• Problem requirements
Give an exact copy of the lines from the beginning of the listing below to the "[00:02:22.64 to 00:02:23.70]" line, inclusive.

• Data provided
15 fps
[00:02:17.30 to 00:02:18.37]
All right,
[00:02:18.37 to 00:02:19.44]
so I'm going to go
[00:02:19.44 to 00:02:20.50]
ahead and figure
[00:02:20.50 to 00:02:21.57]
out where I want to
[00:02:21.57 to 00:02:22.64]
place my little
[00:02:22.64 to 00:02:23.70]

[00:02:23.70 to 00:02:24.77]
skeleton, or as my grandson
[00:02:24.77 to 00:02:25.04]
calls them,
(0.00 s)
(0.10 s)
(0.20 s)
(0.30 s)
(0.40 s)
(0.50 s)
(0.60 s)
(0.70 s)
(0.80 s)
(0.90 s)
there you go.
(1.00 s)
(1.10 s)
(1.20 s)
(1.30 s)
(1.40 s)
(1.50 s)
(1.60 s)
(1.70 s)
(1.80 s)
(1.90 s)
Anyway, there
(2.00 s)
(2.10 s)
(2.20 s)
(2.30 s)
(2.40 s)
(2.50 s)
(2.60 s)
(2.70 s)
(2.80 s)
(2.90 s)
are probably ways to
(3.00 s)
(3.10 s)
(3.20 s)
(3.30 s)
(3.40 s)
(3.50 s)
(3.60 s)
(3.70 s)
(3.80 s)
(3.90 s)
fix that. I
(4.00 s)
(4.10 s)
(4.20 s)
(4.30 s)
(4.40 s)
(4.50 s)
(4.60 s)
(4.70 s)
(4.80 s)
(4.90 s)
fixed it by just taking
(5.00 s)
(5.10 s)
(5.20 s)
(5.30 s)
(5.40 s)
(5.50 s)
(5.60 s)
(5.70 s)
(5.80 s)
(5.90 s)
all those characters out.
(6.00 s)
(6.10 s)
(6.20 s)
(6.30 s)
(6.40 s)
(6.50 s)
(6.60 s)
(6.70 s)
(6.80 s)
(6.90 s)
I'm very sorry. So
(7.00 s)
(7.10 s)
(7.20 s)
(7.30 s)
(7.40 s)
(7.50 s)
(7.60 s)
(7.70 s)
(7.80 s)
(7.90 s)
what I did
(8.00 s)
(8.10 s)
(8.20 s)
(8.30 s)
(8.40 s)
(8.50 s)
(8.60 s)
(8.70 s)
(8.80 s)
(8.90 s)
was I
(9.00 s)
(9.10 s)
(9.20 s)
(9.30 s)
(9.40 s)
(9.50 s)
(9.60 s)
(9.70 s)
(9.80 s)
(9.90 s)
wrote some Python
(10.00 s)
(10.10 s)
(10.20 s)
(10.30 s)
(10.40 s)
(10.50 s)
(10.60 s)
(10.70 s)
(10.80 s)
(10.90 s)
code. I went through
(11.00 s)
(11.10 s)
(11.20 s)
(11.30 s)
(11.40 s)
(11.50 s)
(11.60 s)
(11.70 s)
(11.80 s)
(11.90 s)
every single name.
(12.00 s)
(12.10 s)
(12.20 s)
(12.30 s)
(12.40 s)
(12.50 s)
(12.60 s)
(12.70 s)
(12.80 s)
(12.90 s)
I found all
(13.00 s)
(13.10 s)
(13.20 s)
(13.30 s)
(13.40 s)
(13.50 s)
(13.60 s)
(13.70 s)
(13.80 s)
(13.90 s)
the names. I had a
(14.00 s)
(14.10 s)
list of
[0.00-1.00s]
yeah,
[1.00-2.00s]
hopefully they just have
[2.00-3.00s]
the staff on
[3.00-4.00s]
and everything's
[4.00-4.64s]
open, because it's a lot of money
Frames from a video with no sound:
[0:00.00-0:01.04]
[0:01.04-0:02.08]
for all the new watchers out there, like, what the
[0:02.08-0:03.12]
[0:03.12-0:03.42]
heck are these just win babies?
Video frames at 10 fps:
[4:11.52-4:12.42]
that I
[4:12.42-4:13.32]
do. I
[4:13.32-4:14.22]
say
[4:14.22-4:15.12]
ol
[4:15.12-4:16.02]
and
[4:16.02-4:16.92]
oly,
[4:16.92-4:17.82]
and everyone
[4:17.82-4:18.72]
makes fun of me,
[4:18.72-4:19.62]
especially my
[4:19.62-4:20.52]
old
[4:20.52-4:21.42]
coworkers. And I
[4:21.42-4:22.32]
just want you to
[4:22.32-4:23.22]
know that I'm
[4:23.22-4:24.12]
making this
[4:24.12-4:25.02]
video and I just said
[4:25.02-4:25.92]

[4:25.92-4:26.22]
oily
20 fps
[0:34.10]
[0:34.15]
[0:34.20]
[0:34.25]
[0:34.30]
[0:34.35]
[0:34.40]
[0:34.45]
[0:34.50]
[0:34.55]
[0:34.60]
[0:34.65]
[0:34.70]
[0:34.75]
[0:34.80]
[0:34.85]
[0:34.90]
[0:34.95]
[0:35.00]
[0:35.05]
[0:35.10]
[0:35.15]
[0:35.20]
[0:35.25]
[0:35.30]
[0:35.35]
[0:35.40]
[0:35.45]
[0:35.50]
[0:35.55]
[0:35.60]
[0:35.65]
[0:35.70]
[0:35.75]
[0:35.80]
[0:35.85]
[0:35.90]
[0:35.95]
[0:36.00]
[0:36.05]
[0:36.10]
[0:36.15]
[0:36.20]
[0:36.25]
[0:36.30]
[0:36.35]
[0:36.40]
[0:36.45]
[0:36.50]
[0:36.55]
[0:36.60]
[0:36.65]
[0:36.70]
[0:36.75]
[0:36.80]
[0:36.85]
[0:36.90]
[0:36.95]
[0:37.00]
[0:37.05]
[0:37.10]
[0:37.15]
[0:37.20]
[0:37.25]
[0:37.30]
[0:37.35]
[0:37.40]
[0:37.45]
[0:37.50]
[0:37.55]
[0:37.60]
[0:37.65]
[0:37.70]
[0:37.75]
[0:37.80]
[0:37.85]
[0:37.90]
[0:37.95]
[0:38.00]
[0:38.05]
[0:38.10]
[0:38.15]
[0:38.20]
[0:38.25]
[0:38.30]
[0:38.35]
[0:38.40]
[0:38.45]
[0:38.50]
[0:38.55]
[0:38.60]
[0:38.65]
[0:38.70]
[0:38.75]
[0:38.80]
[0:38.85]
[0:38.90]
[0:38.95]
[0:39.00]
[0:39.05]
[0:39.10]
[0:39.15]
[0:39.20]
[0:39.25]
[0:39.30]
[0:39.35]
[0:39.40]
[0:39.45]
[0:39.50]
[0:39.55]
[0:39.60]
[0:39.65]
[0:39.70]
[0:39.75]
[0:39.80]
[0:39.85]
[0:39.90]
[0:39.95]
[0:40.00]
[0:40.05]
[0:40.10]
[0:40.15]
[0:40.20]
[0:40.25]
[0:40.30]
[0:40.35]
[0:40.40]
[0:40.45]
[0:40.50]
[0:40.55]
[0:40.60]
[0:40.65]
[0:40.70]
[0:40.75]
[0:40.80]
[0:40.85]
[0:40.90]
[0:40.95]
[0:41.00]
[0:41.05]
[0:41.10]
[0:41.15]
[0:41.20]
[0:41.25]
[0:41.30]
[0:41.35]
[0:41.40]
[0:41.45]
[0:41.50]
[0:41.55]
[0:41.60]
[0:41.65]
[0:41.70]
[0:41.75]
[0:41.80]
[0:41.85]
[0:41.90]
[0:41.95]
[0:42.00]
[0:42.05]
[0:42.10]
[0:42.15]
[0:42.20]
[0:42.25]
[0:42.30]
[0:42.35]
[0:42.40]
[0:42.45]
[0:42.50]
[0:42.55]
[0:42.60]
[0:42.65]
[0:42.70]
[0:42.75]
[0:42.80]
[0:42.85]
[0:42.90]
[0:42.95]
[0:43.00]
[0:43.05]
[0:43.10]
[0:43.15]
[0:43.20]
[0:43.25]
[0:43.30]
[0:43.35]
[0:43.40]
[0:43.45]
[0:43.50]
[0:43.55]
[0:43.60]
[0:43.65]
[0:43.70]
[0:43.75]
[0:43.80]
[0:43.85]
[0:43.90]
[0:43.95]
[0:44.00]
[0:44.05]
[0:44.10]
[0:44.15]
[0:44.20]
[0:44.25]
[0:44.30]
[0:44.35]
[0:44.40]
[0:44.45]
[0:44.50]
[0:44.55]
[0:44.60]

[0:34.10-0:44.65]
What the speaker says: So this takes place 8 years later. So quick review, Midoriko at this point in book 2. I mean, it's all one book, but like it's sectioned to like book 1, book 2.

• Task answer
15 fps
[00:02:17.30 to 00:02:18.37]
All right,
[00:02:18.37 to 00:02:19.44]
so I'm going to go
[00:02:19.44 to 00:02:20.50]
ahead and figure
[00:02:20.50 to 00:02:21.57]
out where I want to
[00:02:21.57 to 00:02:22.64]
place my little
[00:02:22.64 to 00:02:23.70]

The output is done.